In the InfluxDB 2.0 Cloud, you can write tasks to perform common actions when something special occurs.
These examples are written against data produced by the telegraf
system plugin.
If a sensor gets stuck, it might start sending the same value over and over. In this case you might want to send an alert to notify someone.
import "experimental"
import "http"
import "influxdata/influxdb/v1"
import "json"
// This script is intended to be a task that runs at regular intervals.
// It runs against the data produced by the "system" plugin in Telegraf.
//
// At a high level, this is what it does:
// Gets the most recent 5m of CPU data from the telegraf bucket
// Determines if the "usage_idle" field has stayed the same for the past 5m
// - if so, a CRIT status is created. Otherwise, status is OK.

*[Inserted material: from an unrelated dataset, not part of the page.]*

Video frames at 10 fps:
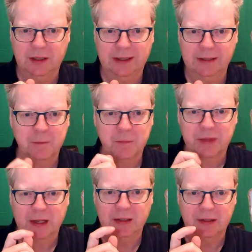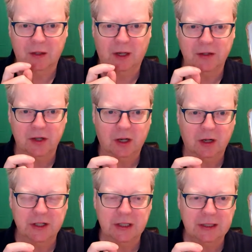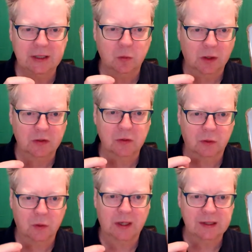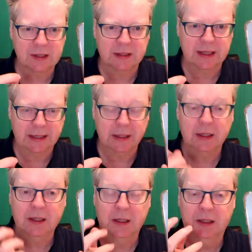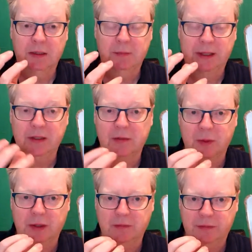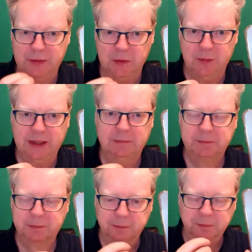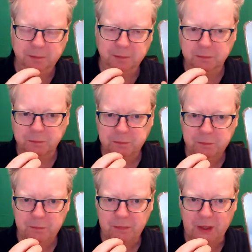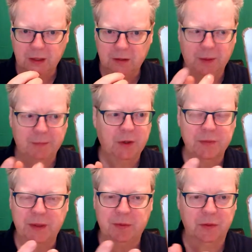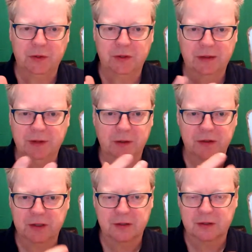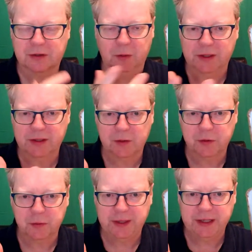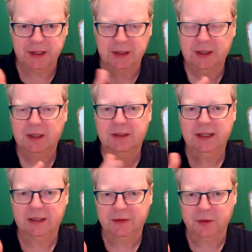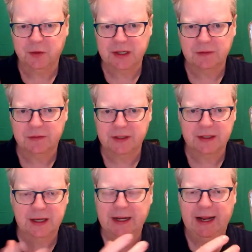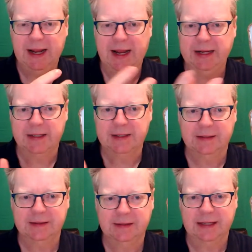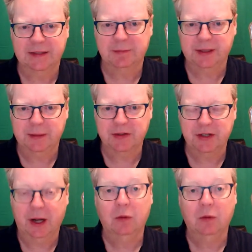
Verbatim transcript: Okay. And so I charge it at least once or twice a day because when I'm filming, uh, like most people use their phones just to scroll their social media, take a few selfies, and uh, that's pretty much it.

// This most recent status is written to the "statuses" measurement
//
// Then we fetch the status from the previous run of the script and compare this
// with the current status. If we detect a transition from either ok->crit or crit->ok,
// then we generate a notification, and write a point to the notifications measurement.
// how far back to look to find the most recent status
timeRange = 5m
// where to write a record of this check/notification event
monitoringBucket = "chrisw_monitoring"
// name to use in the monitoringBucket
statusMeas = "statuses"
// Name of the check being performed by this script
statusCheckName = "CPU Fluctuation"
// naem to use in the monitoringBucket for notifications
notificationMeas = "notifications"
// code for telling how to form a payload and send a notification message to an outside service.
destinationURL = "URL GOES HERE"
destinationHeaders = {"Content-Type": "application/json"}
notifyOkToCrit = (r) => {
// This code can be customized to send whatever payload to the endpoint that is needed:
// alertMsg = "CRIT: fluctuation is ${string(v: r.fluctuation)}"
// return http.post(url: destinationURL, headers: destinationHeaders, data: json.encode(v: {r with message: alertMsg})))
return 200
}
notifyCritToOk = (r) => {
// return http.post(url: destinationURL, headers: destinationHeaders, data: json.encode(v: {r with message: "OK"})))
return 200
}
rawData = from(bucket: "telegraf")
|> range(start: -timeRange)
|> filter(fn: (r) => r._measurement == "cpu" and r._field == "usage_idle" and r.cpu == "cpu0")
// CHECK LOGIC:
// Look at the last 5m of data, and if it hasn't changed at all,
// create a CRIT status
curStatus = rawData
|> difference() // subtract adjacent samples from one another
|> sum()
|> map(fn: (r) =>
({
_measurement: statusMeas,
check_name: statusCheckName,
fluctuation: r._value,
status: if r._value == 0 then "crit" else "ok",
_time: now(),
}))
|> group(columns: ["_measurement", "check_name"])
// SAVE NEW STATUS
curStatus
|> experimental.to(bucket: monitoringBucket)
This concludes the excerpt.